Sunday, April 5, 2015

Fall migrants along the Boise Ridge

At the end of September we headed up to Shafer Butte for a nice cool fall hike in the mountains. We weren’t sure where we wanted to hike when we set out, but settled on trail #198 – Mores Mountain Bike Trail.

Map

Google map of our hike from Shafer Butte.

We had just read an article by the Cornell Lab of Ornithology discussing recent research that describes how passerine migrants follow areas of new plant growth for their spring migration route, and take a more direct route at higher elevations for their fall migration route:

“Migratory songbirds enjoy the best of both worlds—food-rich summers and balmy winters—but they pay for it with a tough commute. Their twice-a-year migrations span thousands of miles and are the most dangerous, physically demanding parts of their year.

Surprisingly, for many North American species the best route between summer and winter homes is not a straight line, according to new research published in the Proceedings of the Royal Society B. In spring, the study shows, birds follow areas of new plant growth—a so-called “green wave” of new leaves and numerous insects. In fall, particularly in the western U.S., they stick to higher elevations and head directly southward, making fewer detours along the way for food.”

When we got up to the Bogus Basin ski area the bird numbers seemed to bear out this idea of migration. Bird numbers were way higher than we’d seen in that area before, with many of them obviously migrating through. Near one of the parking areas, we had several trees full of mixed finches, including Cassin’s Finches and Pine Siskins.

IMG_8822

Cassin’s Finches and Pine Siskins near Bogus Basin Ski Area, Boise County. September 27, 2014.

Also nearby were several Steller’s Jays, always a fun find!

IMG_8827

Steller’s Jay near Bogus Basin Ski Area, Boise County. September 27, 2014.

IMG_8833

Steller’s Jay near Bogus Basin Ski Area, Boise County. September 27, 2014.

IMG_8834

Steller’s Jay near Bogus Basin Ski Area, Boise County. September 27, 2014.

It was a foggy day on the peak, which cut down visibility a bit, but it also added a nice cool element to the atmosphere.

20140927_110321

Shafer Butte, Boise County. September 27, 2014.

20140927_110532

Shafer Butte shrouded in fog, Boise County. September 27, 2014.

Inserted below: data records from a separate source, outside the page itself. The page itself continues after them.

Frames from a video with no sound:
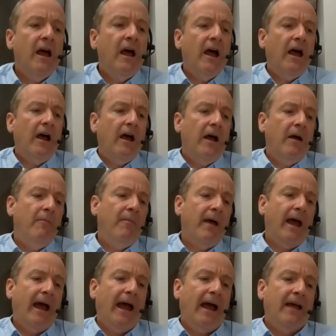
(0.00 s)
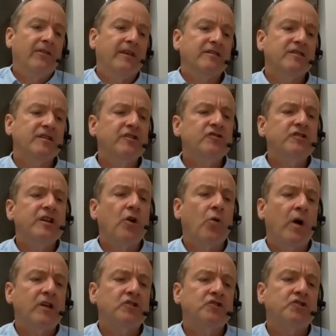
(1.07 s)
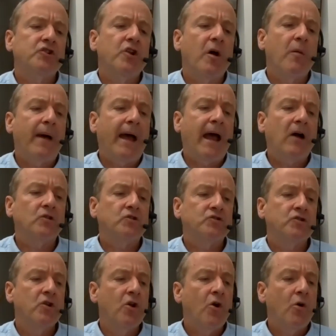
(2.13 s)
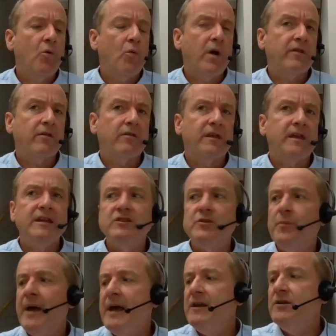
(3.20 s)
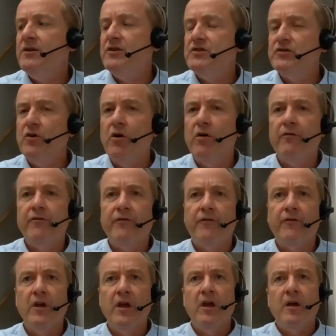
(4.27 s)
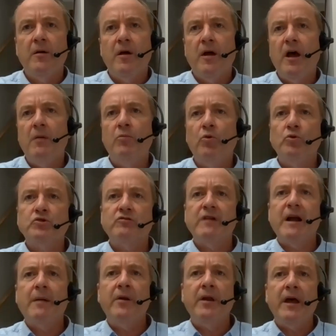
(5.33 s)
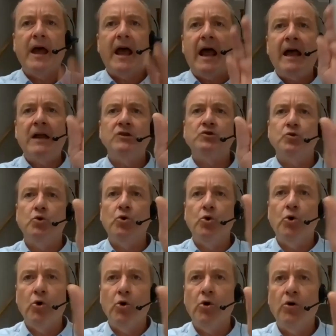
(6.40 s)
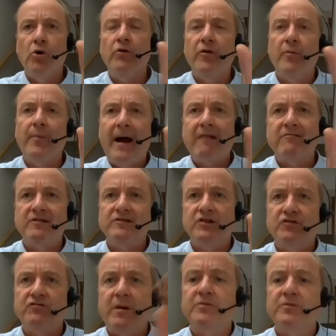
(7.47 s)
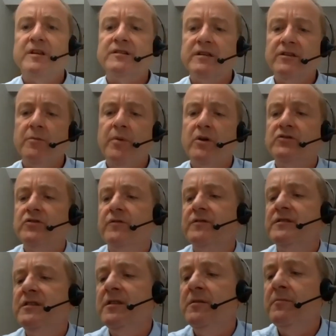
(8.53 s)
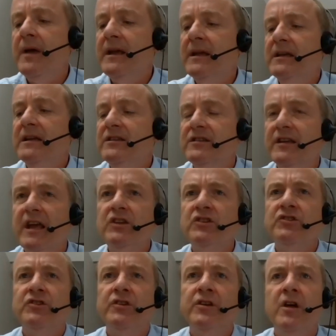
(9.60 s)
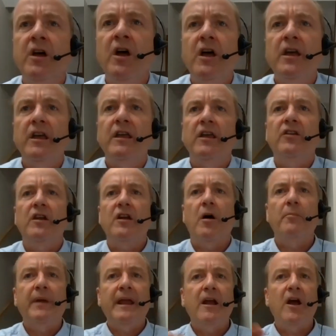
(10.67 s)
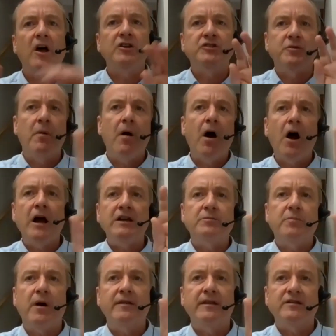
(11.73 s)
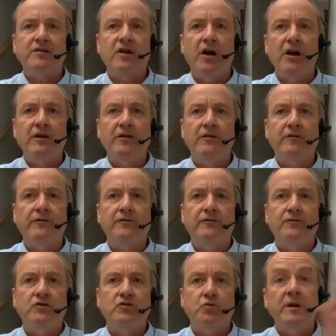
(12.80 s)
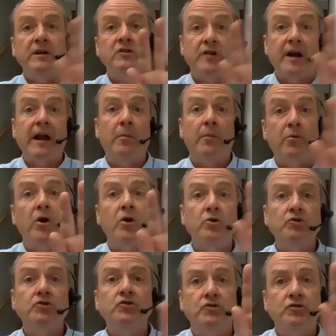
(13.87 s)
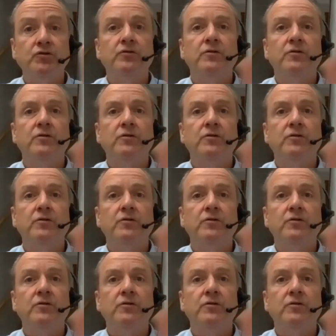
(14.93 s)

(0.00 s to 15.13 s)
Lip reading: And there's an interesting question about whether the independence of Lord Grabner and or the barristers representing the post office in the main litigation are being undermined by this kind of twin track approach.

When we got started down the trail, we had loads of Ruby-crowned Kinglets. Several different berry patches had several kinglets each. They’re so quick they are difficult to photograph, but we still gave it a try.

IMG_8855

Ruby-crowned Kinglet at Mores Mountain Bike Trail, Boise County. September 27, 2014.

IMG_8864

Ruby-crowned Kinglet at Mores Mountain Bike Trail, Boise County. September 27, 2014.

The views of the valley from the trail were fantastic, with several layers of mountain ridges stretching out in the back, with windy roads in front of that, and rocky outcroppings near the trail.

20140927_125047

Views from Mores Mountain Bike Trail, Boise County. September 27, 2014. 

IMG_8872

Views from Mores Mountain Bike Trail, Boise County. September 27, 2014.

One of our better finds for this hike was a lone Fox Sparrow. They’re not too uncommon, but we hadn’t seen quite as many as some others had that summer, so it was nice to get a good look!

IMG_8904

Fox Sparrow at Mores Mountain Bike Trail, Boise County. September 27, 2014.

White-crowned Sparrows were also present in pretty good numbers, with lots of juveniles in the mix learning the route for the first time this year.

IMG_8918

White-crowned Sparrow at Shafer Butte, Boise County. September 27, 2014.

At the end of the hike we took a break near the parking area, when we started hearing a Pileated Woodpecker call from a little ways off. We kept an eye on that direction, and after a bit we saw the woodpecker swoop up to a snag nearby! This is very near the southern end of their range in Idaho, and they’re a fun bird to find no matter where you are.

IMG_8955

Pileated Woodpecker at Shafer Butte, Boise County. September 27, 2014.